In this commentary by Margaret Edds of the Norfolk paper, she questions the sufficiency of the evidence to support the capital murder conviction of Robin Lovitt, who is scheduled to be put to death on July 11. Lovitt was convicted and sentenced in Arlington County, not some conservative, rural jurisdiction. Ms. Edds explains: "At issue is whether it’s proper to execute a man, one who proclaims his innocence, even though a clerk mistakenly destroyed evidence in the case."
Lovitt was represented without success before the Fourth Circuit by Ken Starr. In Lovitt v. True, the Fourth Circuit in an opinion by Judge Wilkinson, joined by Judges Williams and Traxler, rejected Lovitt's post-conviction claims, with this introduction:
"Robin Lovitt was convicted and sentenced to death for the murder of his former co-worker during the commission of a robbery. His challenges to his conviction and sentence — under Strickland, Brady, and Youngblood — have been heard by many courts. The Supreme Court of Virginia rendered two thorough and conscientious opinions in his case — one on direct appeal and one on habeas. The state habeas court in Arlington also treated Lovitt’s claims with care, holding a two-day evidentiary hearing and authoring detailed findings of fact and conclusions of law. Finally, the federal district court again reviewed Lovitt’s claims, and dismissed them in a meticulous and lengthy opinion.
This case is a good example of the care with which state courts should treat capital cases. We think the Virginia Supreme Court properly resolved Lovitt’s claims. Even if that were not the case, however, we could not begin to say that it unreasonably applied clearly established Supreme Court law. 28 U.S.C. § 2254(d)(1) (2000). In so concluding, we affirm the judgment of the district court dismissing the petition."

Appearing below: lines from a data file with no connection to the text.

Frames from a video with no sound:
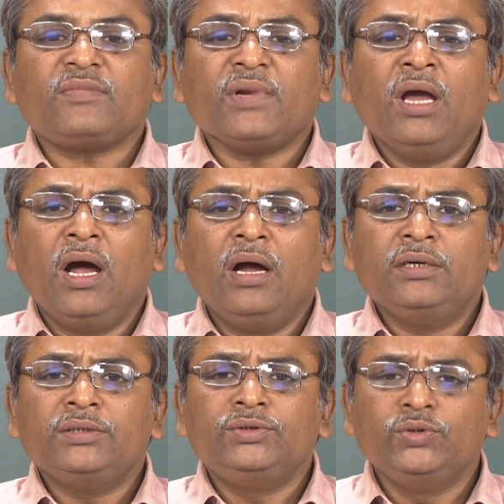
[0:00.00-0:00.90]

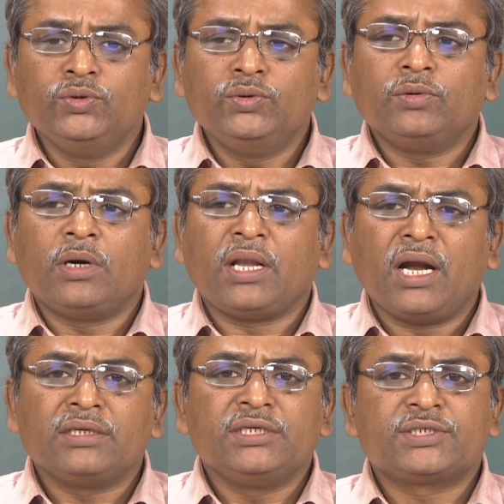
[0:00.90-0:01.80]
uh, to uh,
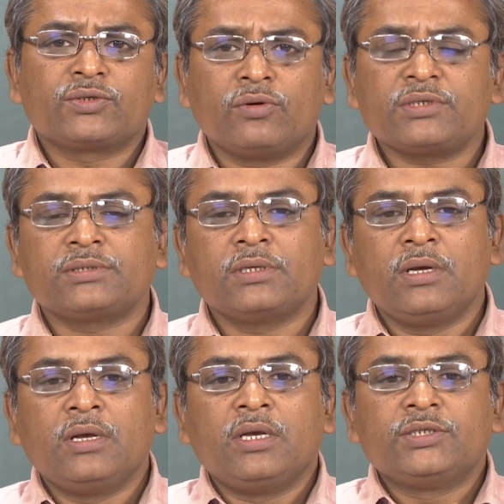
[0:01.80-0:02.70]
learn this course.
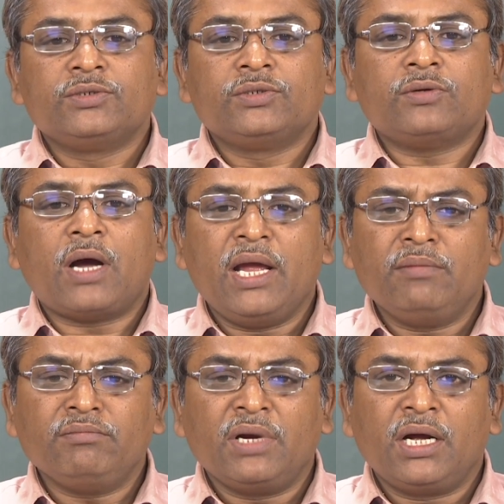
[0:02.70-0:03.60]
So, I
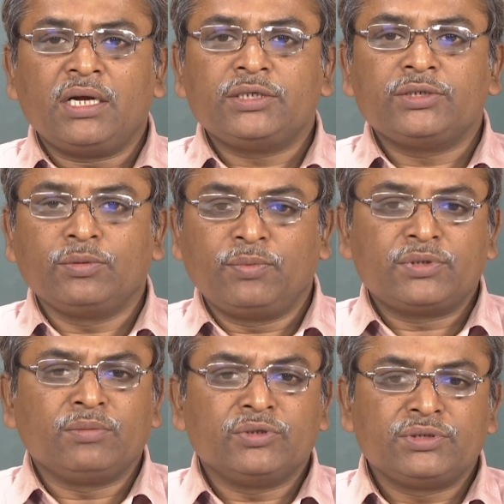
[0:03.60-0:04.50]
am uh,
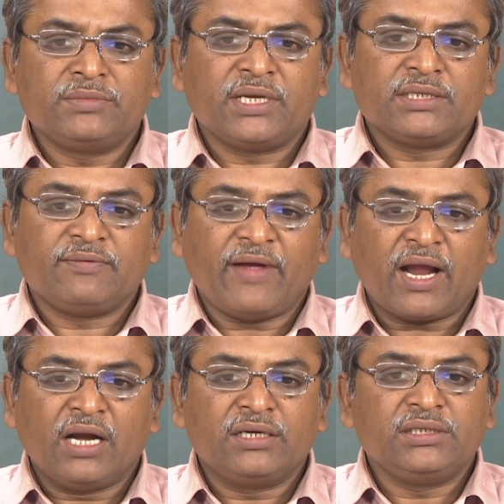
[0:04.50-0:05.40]
Subrata Majumder as a
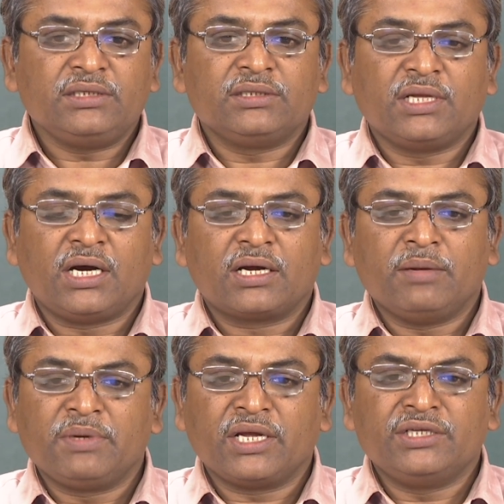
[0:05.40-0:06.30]
faculty in the
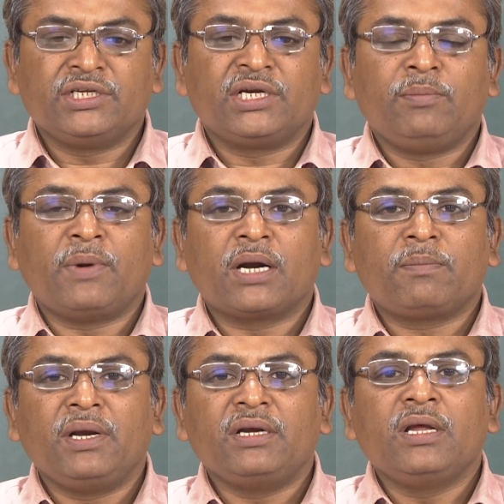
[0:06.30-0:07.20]
chemical engineering
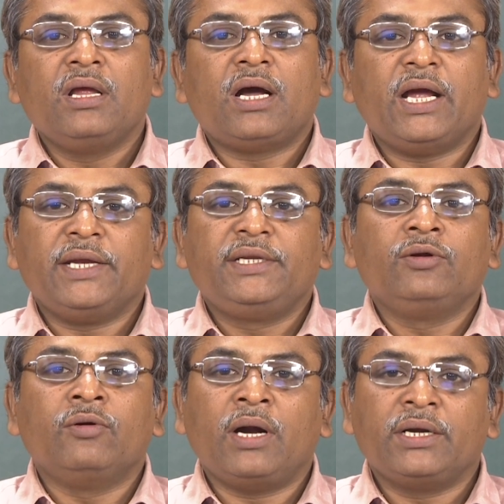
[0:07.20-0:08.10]
department
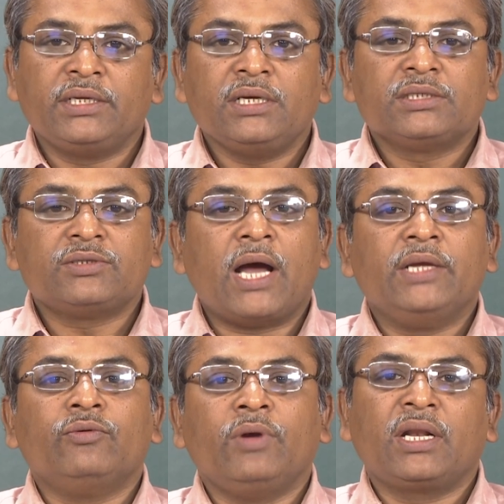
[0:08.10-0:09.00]
IIT Guwahati. So,
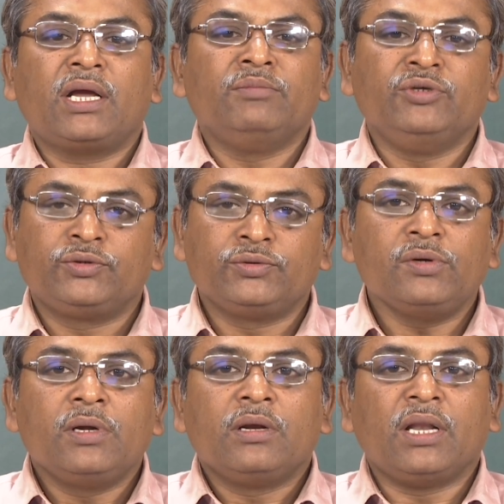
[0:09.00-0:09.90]
I welcome you
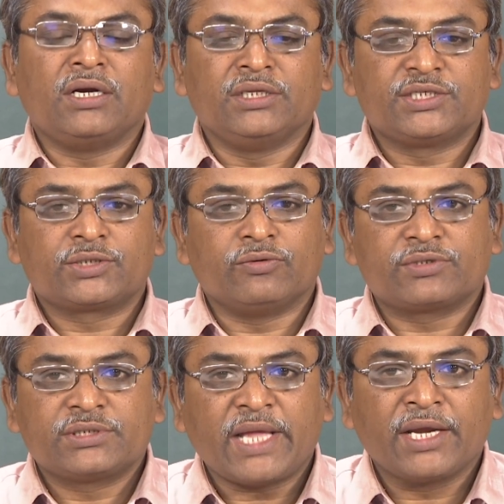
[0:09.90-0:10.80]
to learn this
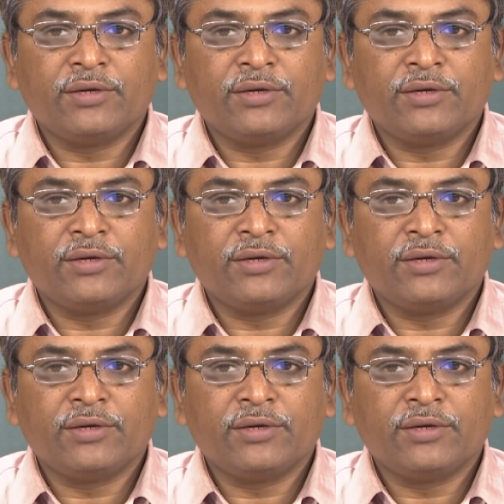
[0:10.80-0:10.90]
course. Thank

For the earlier proceedings, see Lovitt v. Com., 260 Va. 497, 537 S.E.2d 866 (2000), cert. denied, 534 U.S. 815 (2001); Lovitt v. Warden, 266 Va. 216, 585 S.E.2d 801 (2003); Lovitt v. True, 330 F. Supp.2d 603 (E.D. Va. 2004) (Hudson, J.).
Evidently, the Virginian-Pilot editorialists, old and new, are not in sync on this case.
UPDATE: John Whitehead of the Rutherford Institute has this commentary urging the commutation of Lovitt's sentence.